Jaccob Slavin of the Carolina Hurricanes is a man who speaks with conviction and the defenseman did again Saturday, even as he averted his eyes as he spoke.
It was soon after the Canes had been beaten 5-2 by the New York Rangers in Game 6 of their Stanley Cup playoff series at Madison Square Garden. Slavin had showered and was suited up, ready to jump on the team bus, fly back to Raleigh and put it behind him.
“There’s no point in dwelling on this game when you’ve got a good opportunity in front of you in Game 7,” Slavin said in an interview outside the Carolina locker room. “Looking back at the Boston series, no one really talks about the fact we lost three on the road. You talk about the fact we won the series.”

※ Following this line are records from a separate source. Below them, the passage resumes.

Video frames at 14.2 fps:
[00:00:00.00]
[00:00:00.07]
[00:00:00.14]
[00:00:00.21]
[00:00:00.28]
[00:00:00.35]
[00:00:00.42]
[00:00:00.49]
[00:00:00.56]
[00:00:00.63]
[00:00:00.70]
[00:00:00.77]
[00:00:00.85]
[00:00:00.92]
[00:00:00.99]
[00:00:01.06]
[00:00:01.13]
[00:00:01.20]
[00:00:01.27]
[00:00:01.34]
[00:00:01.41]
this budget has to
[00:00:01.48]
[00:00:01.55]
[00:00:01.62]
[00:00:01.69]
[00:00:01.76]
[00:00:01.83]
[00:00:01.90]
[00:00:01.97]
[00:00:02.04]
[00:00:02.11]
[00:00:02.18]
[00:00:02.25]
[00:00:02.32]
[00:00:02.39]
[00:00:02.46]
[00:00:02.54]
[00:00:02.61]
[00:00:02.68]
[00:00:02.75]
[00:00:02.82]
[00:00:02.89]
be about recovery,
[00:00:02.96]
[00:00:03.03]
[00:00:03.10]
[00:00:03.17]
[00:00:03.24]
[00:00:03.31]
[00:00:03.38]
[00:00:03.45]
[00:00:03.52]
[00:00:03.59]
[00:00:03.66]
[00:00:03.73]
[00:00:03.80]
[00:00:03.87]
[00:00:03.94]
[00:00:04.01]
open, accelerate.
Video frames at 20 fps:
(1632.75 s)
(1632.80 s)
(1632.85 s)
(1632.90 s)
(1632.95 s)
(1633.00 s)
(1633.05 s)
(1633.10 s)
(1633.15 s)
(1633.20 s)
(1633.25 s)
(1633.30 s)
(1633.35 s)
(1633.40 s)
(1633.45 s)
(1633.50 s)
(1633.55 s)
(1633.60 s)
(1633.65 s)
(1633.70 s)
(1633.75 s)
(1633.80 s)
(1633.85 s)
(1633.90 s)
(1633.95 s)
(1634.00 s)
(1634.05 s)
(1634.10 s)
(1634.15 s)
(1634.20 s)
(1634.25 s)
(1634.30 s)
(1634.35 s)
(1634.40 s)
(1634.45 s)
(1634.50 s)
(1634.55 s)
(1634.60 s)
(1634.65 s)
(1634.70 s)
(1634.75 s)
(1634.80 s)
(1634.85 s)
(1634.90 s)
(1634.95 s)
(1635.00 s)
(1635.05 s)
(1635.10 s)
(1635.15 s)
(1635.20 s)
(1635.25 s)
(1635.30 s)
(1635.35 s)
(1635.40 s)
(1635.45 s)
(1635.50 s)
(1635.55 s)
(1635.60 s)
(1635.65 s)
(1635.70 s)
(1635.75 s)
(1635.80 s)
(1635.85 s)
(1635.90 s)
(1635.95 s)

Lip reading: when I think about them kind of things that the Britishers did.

The Canes lost all three road games against the Bruins in the first round of the playoffs, including a 5-2 beating in Game 6 in Boston, but bounced back for a solid 3-2 win in Game 7 at PNC Arena. But, in truth, there has been plenty of talk about the Canes being 7-0 at home but without a road win in the playoffs.

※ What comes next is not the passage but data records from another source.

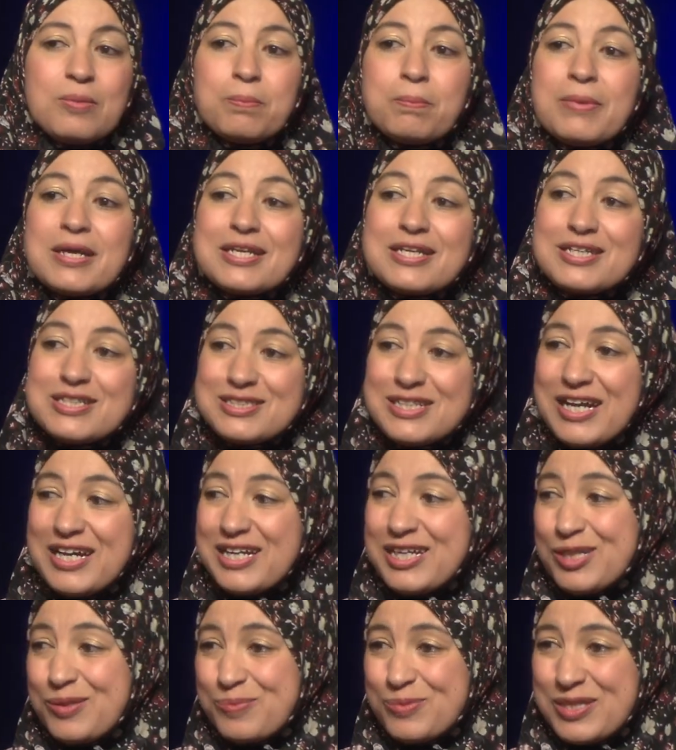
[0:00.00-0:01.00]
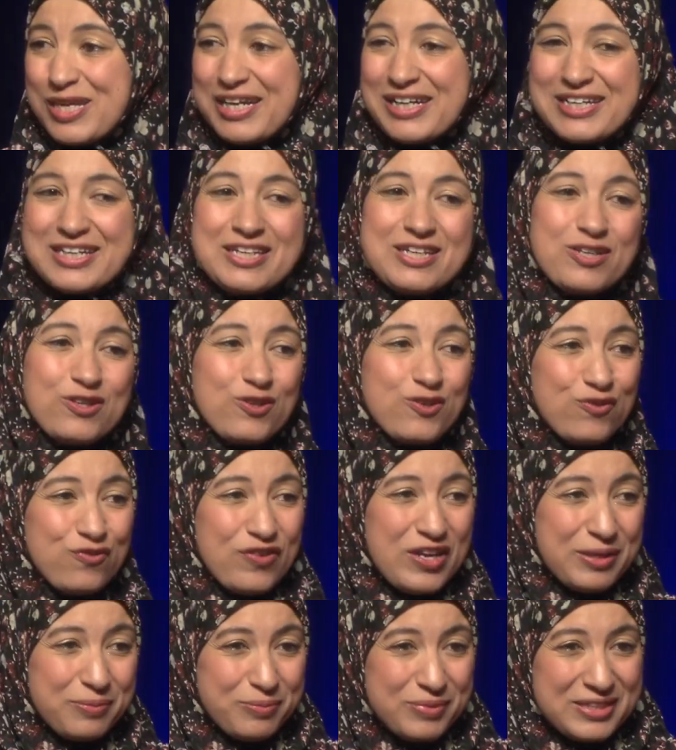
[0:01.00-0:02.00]
many times I hear
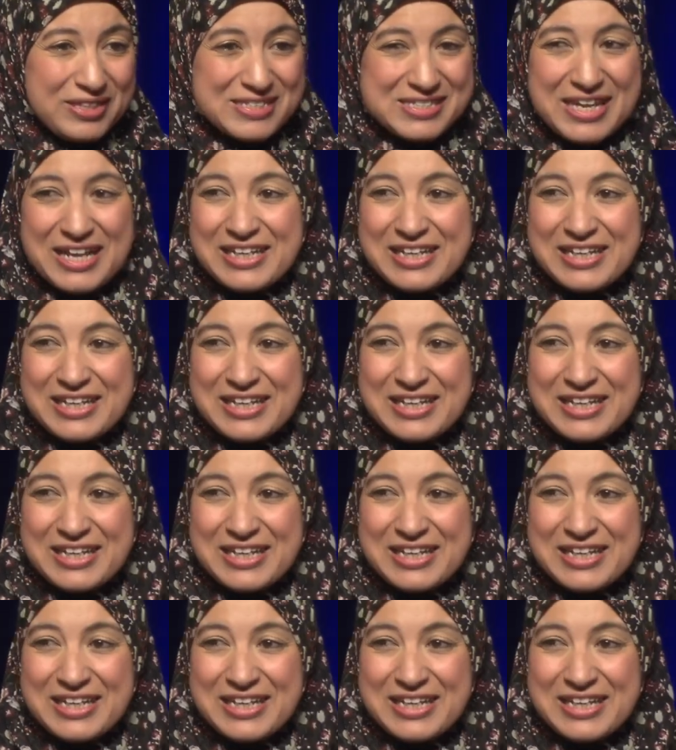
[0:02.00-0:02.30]
families,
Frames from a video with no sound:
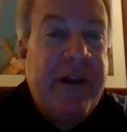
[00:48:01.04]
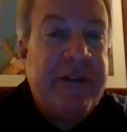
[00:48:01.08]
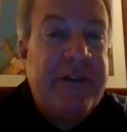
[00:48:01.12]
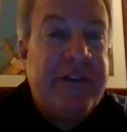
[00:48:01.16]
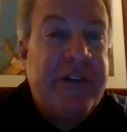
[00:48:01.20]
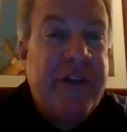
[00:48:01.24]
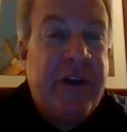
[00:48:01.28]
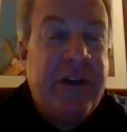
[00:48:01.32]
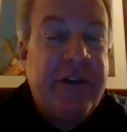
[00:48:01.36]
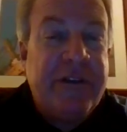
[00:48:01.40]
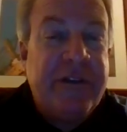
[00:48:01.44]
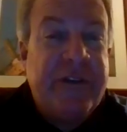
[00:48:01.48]

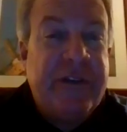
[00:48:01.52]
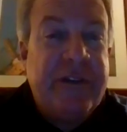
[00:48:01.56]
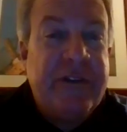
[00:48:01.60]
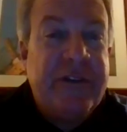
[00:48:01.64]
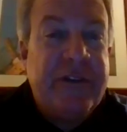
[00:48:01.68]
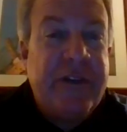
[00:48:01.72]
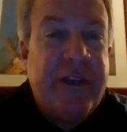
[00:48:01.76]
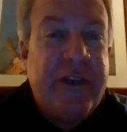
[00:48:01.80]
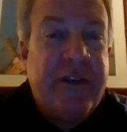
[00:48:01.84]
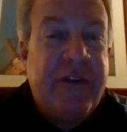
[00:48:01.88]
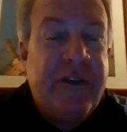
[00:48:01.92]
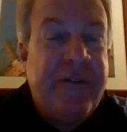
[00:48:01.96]
ounce tungsten
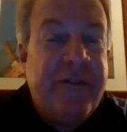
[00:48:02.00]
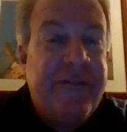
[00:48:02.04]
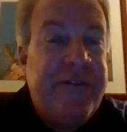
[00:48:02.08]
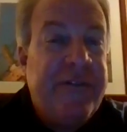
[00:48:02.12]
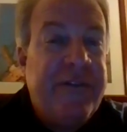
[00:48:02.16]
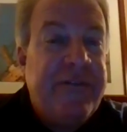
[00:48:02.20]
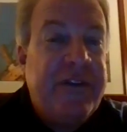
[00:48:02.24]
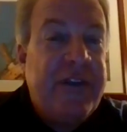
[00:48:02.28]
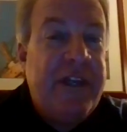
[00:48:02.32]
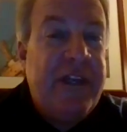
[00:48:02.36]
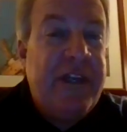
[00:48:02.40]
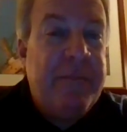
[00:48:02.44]
sinker,
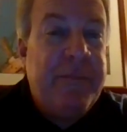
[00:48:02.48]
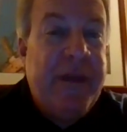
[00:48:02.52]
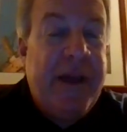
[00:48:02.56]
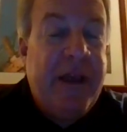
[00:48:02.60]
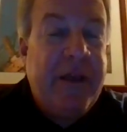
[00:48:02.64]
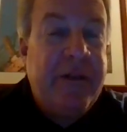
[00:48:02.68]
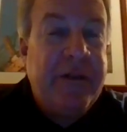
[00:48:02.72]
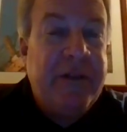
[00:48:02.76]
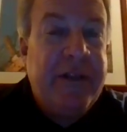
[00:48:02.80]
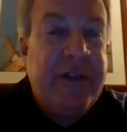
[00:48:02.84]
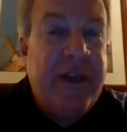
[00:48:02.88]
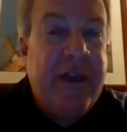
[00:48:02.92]

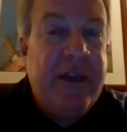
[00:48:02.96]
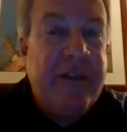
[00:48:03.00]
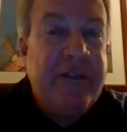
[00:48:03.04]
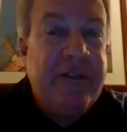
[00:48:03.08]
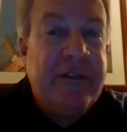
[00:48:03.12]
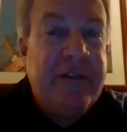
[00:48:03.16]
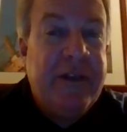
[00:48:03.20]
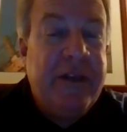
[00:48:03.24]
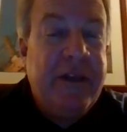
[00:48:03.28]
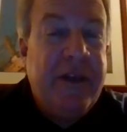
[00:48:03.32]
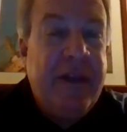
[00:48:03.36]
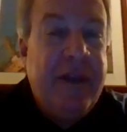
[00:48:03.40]
15-pound
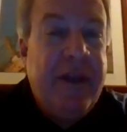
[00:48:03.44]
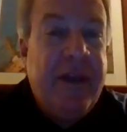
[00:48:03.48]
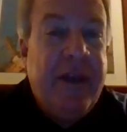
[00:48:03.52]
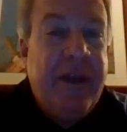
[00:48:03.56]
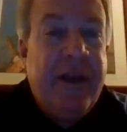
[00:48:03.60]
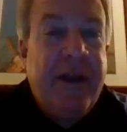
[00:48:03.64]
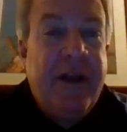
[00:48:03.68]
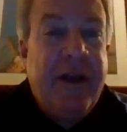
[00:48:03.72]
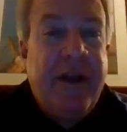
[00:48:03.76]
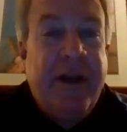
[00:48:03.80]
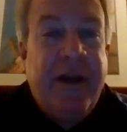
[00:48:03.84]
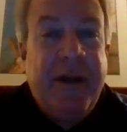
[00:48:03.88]
test.
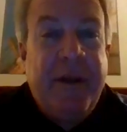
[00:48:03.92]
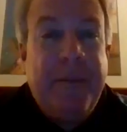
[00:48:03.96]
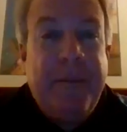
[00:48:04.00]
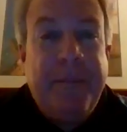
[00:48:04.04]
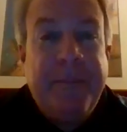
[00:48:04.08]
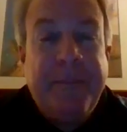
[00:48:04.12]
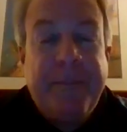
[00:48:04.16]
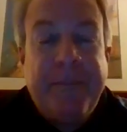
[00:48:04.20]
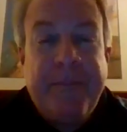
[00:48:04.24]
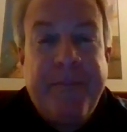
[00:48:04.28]
I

One sensed Slavin was particularly bothered by Saturday’s loss. He’s an alternate captain and a leader. He expects more of the team and himself. It also seemed as if a double-minor penalty for high-sticking that was called against him still galled him.
Slavin caught the Rangers’ Chris Kreider in the mouth while trying to play the puck at 3:55 of the third period and New York leading 4-2. The officials conferred for a few minutes before making the call, and Canes coach Rod Brind’Amour said Slavin was as “adamant” as he has ever seen him about the decision.

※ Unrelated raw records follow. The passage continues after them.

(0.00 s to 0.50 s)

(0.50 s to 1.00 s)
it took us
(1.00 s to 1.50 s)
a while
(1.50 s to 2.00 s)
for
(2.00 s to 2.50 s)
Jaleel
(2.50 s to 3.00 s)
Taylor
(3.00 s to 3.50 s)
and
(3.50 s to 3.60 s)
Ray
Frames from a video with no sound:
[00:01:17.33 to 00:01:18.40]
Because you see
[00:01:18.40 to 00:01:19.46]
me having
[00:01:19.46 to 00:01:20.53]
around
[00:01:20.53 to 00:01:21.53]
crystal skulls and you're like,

Artemi Panarin’s power-play goal pushed the Rangers lead to 5-2.
Not that Slavin wanted to discuss the call at any length.
“He said it wasn’t a normal follow-through,” Slavin said. “It is what it is. It kills the momentum we had. We were trying to make the comeback there. Take a bad penalty like that and it stops our momentum and we don’t have a chance to come back.”
Slavin and the Canes wanted to end the series Saturday, begin turning their attention to the Tampa Bay Lightning in the Eastern Conference finals. Instead, it’s another Game 7, always so unpredictable.
“Game 7 is a Game 7,” Slavin said. “It can go either way and it comes down to one game.
“We have to play our game. We have to make sure we’re doing the things we’ve done successfully all year to make us a good team.”
In the course of a record-breaking season, when the Canes won more games and had more points than any team in franchise history, they did so many things successfully.
Carolina had a good road record. It had the best penalty-killing team in the league. It allowed the fewest goals in the league.
Frederik Andersen played as well as any goaltender in the NHL for a long stretch of the regular season. Antti Raanta was a good complement in net, capable of taking over if Andersen faltered – or was injured.
Slavin was the 2021 Lady Byng Trophy winner for his gentlemanly play and dedication to hockey and is a Lady Byng finalist again this year. He logged more minutes per game than anyone on the Canes and did it with a bare minimum of penalties, specially stick infractions.
But the Canes haven’t been able to win on the road in the playoffs. Their penalty killing on the road has been spotty at best, and the Rangers scored twice on the power play Saturday.
Andersen’s status is still in doubt because of injury and he has not played a game since mid-April. Now, Raanta is coming off a game in which he was pulled in the second period.
And Slavin, the player who doesn’t take penalties, took a double minor for high-sticking.
“He obviously wasn’t trying to high-stick anybody, we know that. He was going for the puck,” Brind’Amour said. “Tonight was one of those nights nothing was going our way.
“You turn the page. The good news is we don’t have to end on that. We’ve got another shot here.”